On aurait dit que le fait de ne pas
avoir réussi à obtenir le soutien du village, combiné à un échange de tirs qui
n’avait débouché sur rien, avait mis une idée démoralisante dans la tête des
soldats, et peut-être n’était-ce pas la première fois : ils se disaient qu’ils
ne voulaient pas être là.

L’avantage que les appelés ont sur
les volontaires est qu’ils en ont conscience dès leur premier jour sous les
drapeaux : ils sont là contre leur volonté, ou du moins contre leur souhait.
La guerre est un choix foireux. C’est une nécessité qui résulte d’un échec de
l’intelligence et de l’ingéniosité humaines.

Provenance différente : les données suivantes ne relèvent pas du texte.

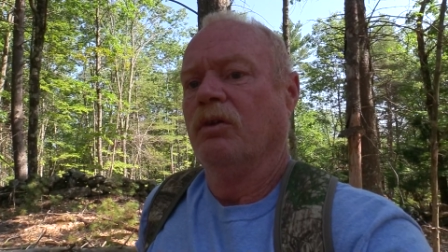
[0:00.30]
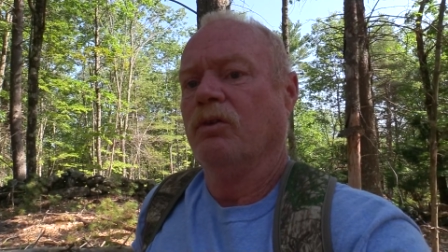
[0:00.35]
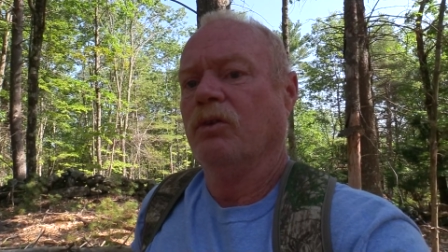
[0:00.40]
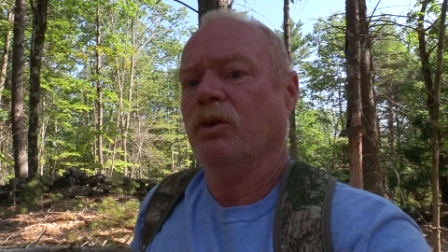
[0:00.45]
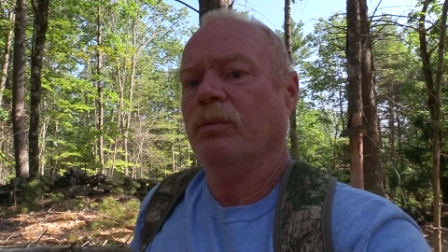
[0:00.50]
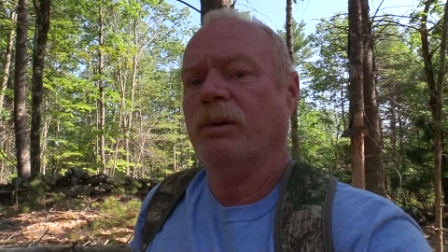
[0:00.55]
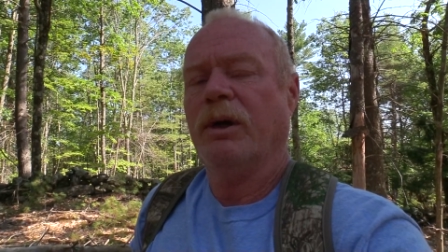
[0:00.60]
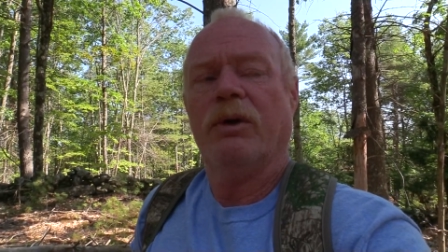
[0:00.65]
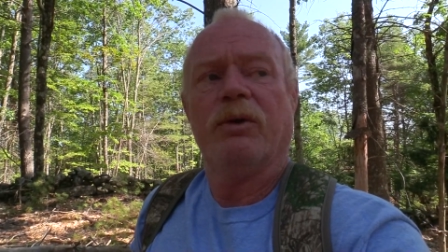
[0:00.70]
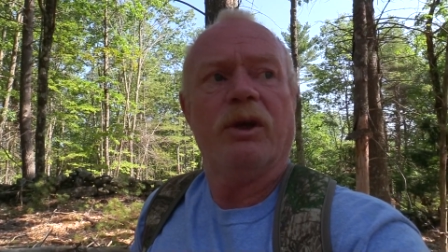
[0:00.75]
So
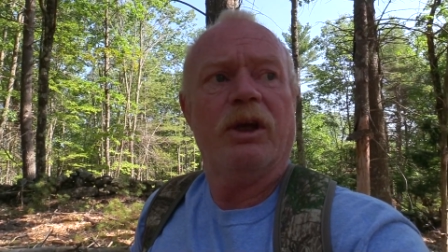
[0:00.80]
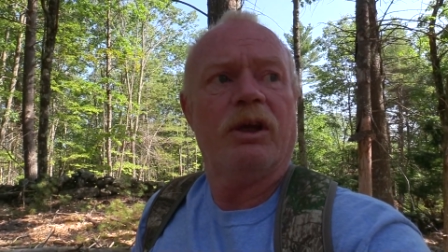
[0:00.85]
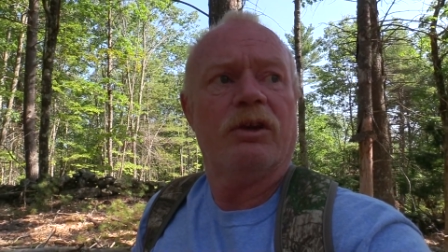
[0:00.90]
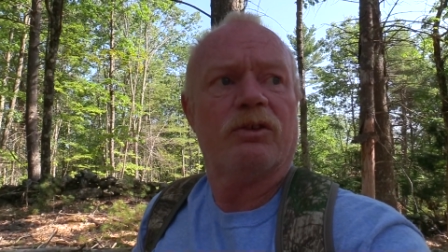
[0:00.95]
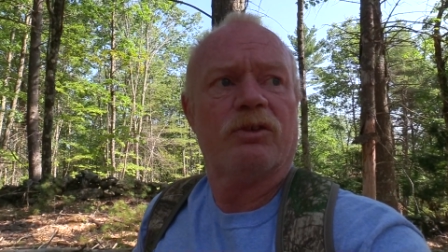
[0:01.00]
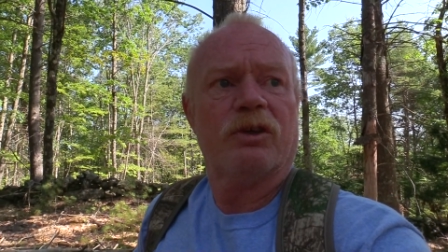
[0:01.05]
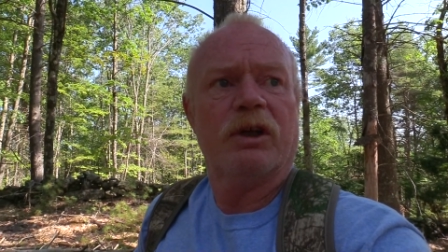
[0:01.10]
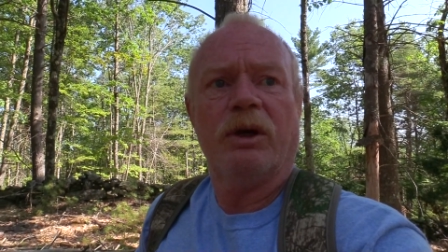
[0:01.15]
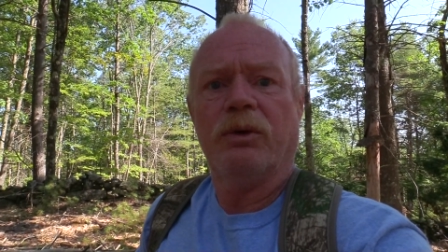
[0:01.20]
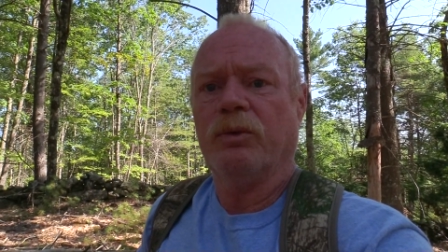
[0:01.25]
I'm out here
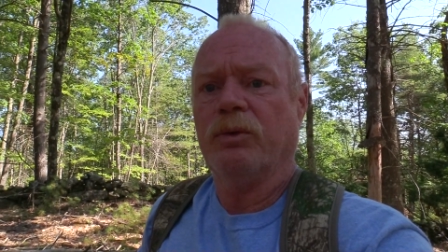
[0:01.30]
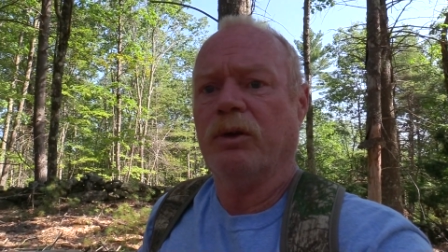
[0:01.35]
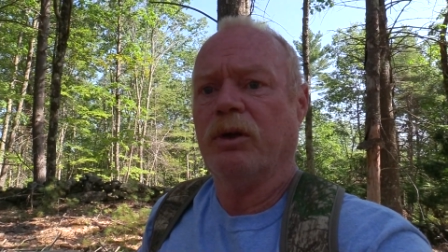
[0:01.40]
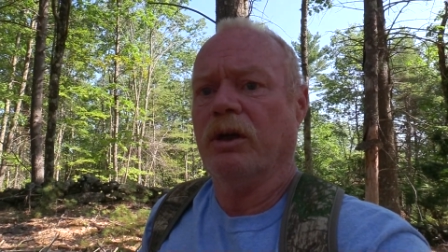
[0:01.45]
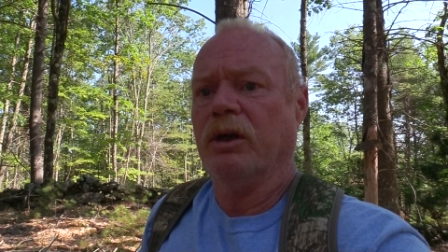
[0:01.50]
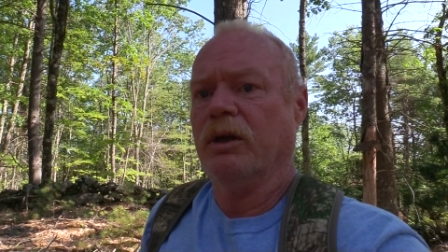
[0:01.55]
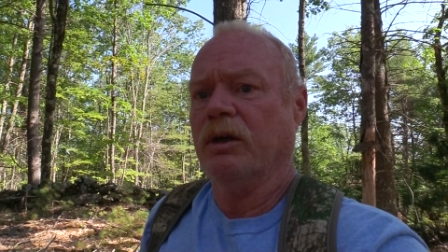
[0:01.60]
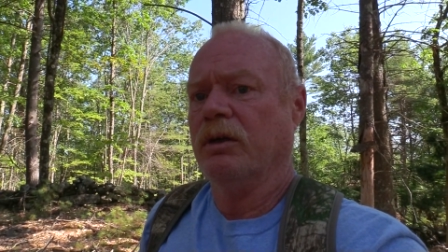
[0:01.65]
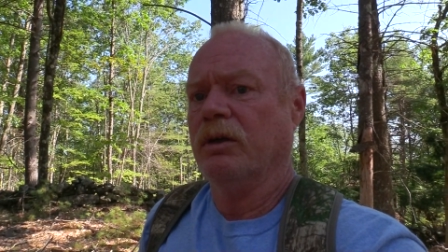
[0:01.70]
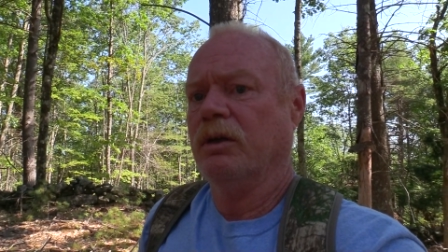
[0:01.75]
scouting
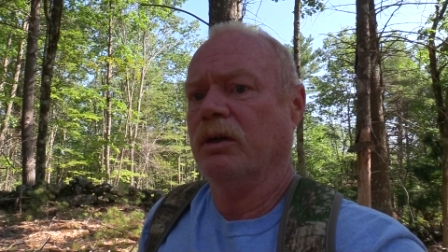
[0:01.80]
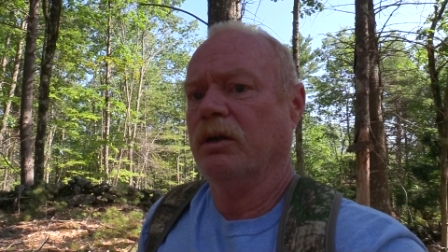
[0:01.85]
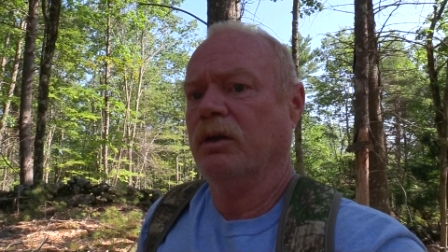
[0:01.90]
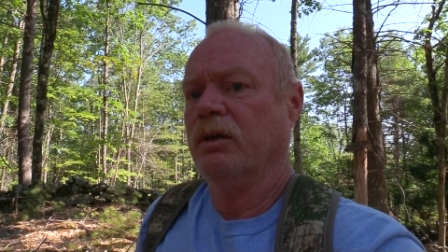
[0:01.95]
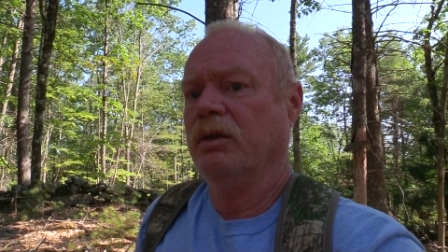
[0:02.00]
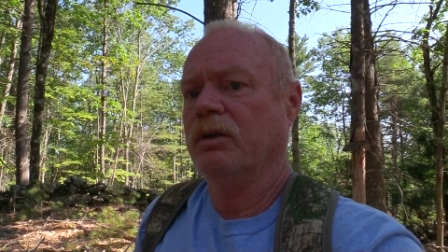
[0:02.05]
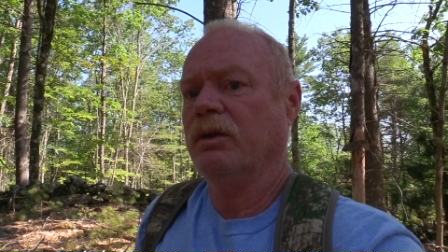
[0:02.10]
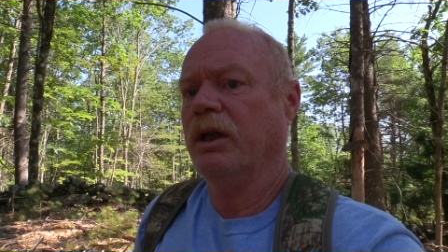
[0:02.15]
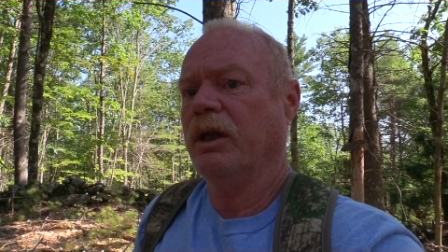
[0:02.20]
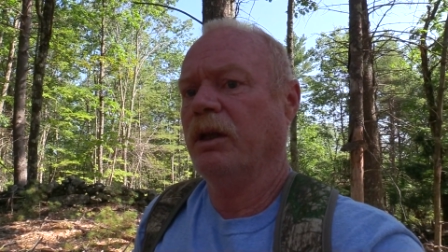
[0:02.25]

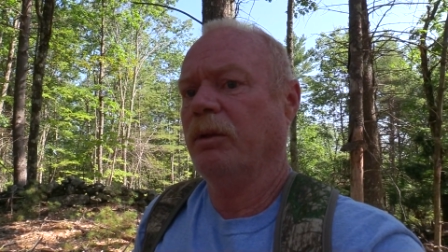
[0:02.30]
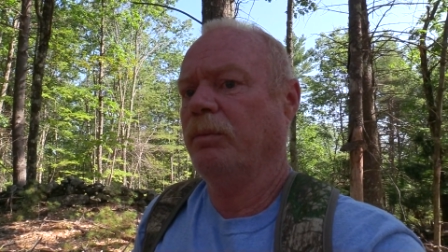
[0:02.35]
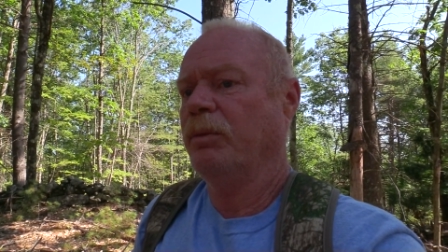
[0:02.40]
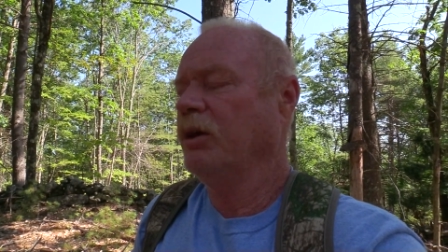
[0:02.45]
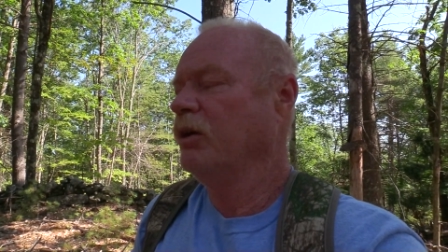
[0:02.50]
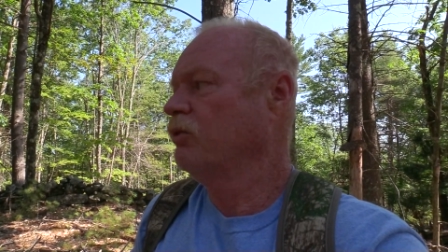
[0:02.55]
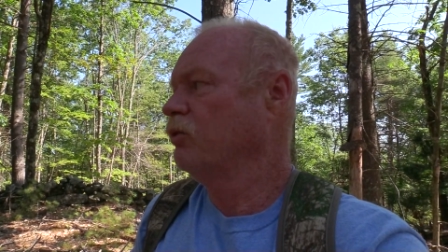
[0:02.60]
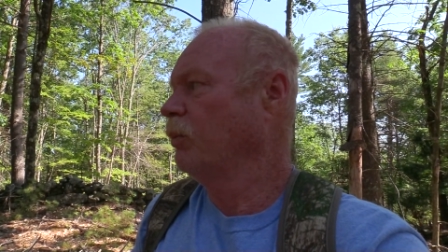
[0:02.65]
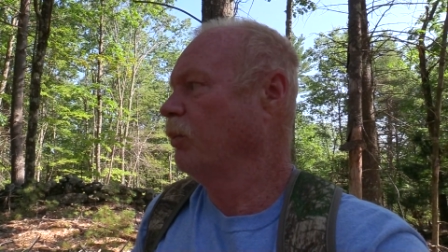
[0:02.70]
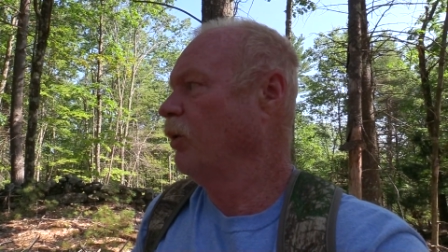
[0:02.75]
another
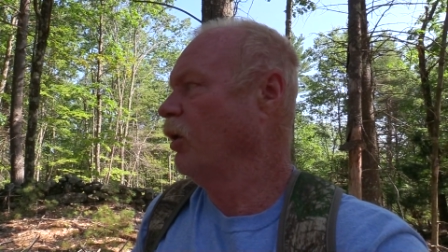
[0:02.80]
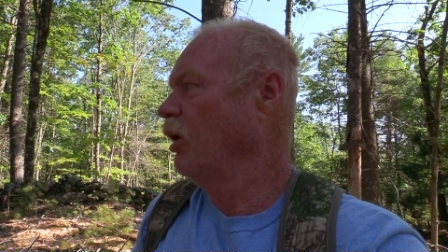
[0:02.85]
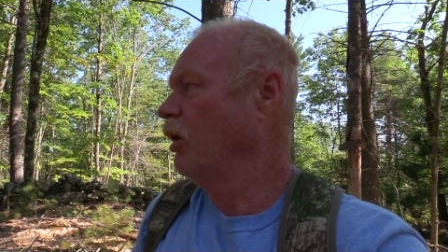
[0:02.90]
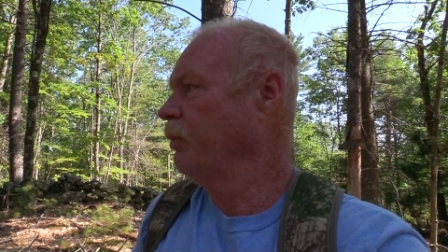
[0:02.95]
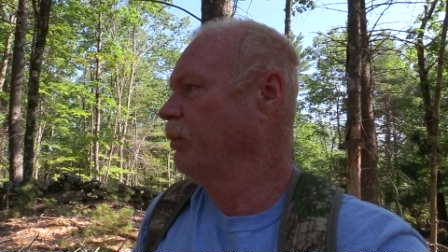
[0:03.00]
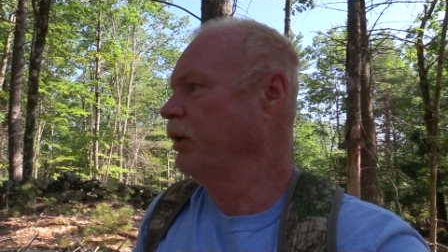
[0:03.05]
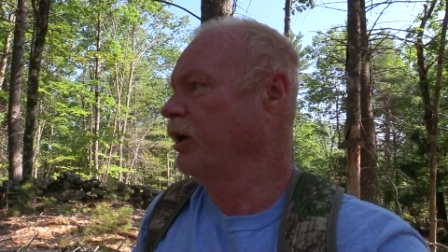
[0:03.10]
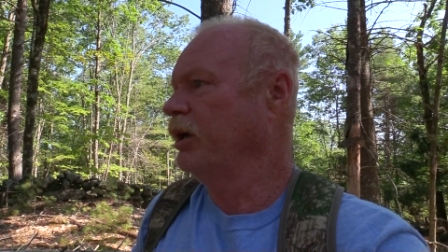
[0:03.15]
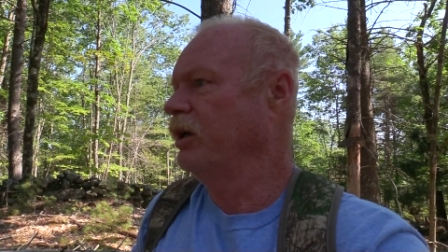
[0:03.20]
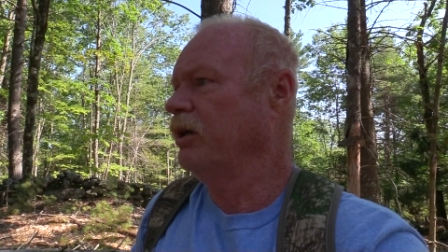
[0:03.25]
piece of
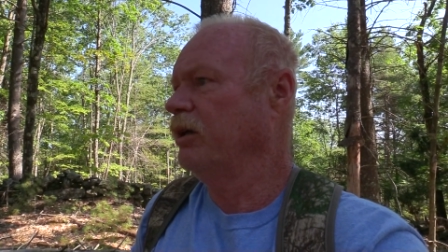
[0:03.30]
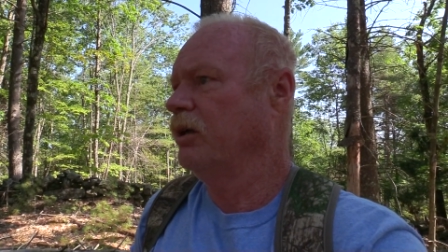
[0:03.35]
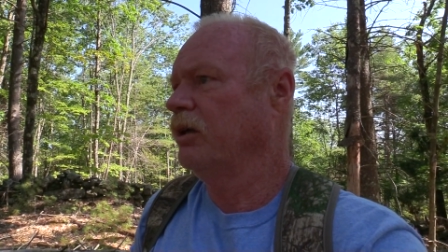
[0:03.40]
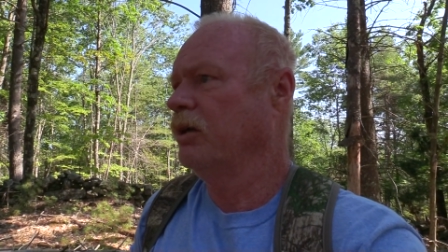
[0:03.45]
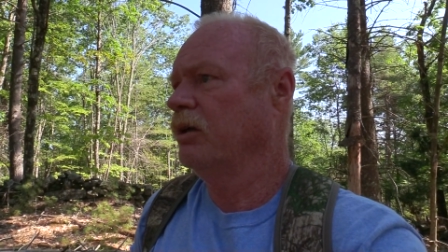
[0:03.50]
property,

Mais aujourd’hui le Pentagone et
le peuple américain cachent cet échec derrière les banderoles et les médailles.
Ne serait-il pas plus honnête et, en dernière analyse, plus productif
d’admettre que nous sommes dans une impasse et de commencer à recruter des
soldats suffisamment intelligents pour reconnaître, le cas échéant, que leurs
efforts sont vains ?

Quand j’ai été appelé, je
me suis
d’abord senti terriblement seul, même quand j’étais entouré par mes
camarades.
Puis j’ai fini par comprendre que ce choix était le nôtre, du moins en
partie.
Nous aurions pu aller au Canada [comme l’ont fait beaucoup de ceux qui
refusaient d’aller faire la guerre au Vietnam], mais nous étions là
parce que notre pays avait
besoin de nous. Parce que nous étions Américains. Du moins c’est ce que
nous
pensions à l’époque. Nous reconnaissions aussi que la situation était
épouvantable, qu’elle n’allait pas s’améliorer, et que nous devions
partir à la
première occasion. Et aussi que nous n’avions pas choisi d’être là mais
qu’on
nous y avait obligés.

Voilà la différence entre des
volontaires pleins d’espoir et des appelés en détresse. Le Pentagone peut
préférer des hommes qui choisissent de porter l’uniforme et cherchent
l’aventure. Mais des hommes pacifiques, qui haïssent les uniformes et les
fanfares, peuvent faire de meilleurs soldats.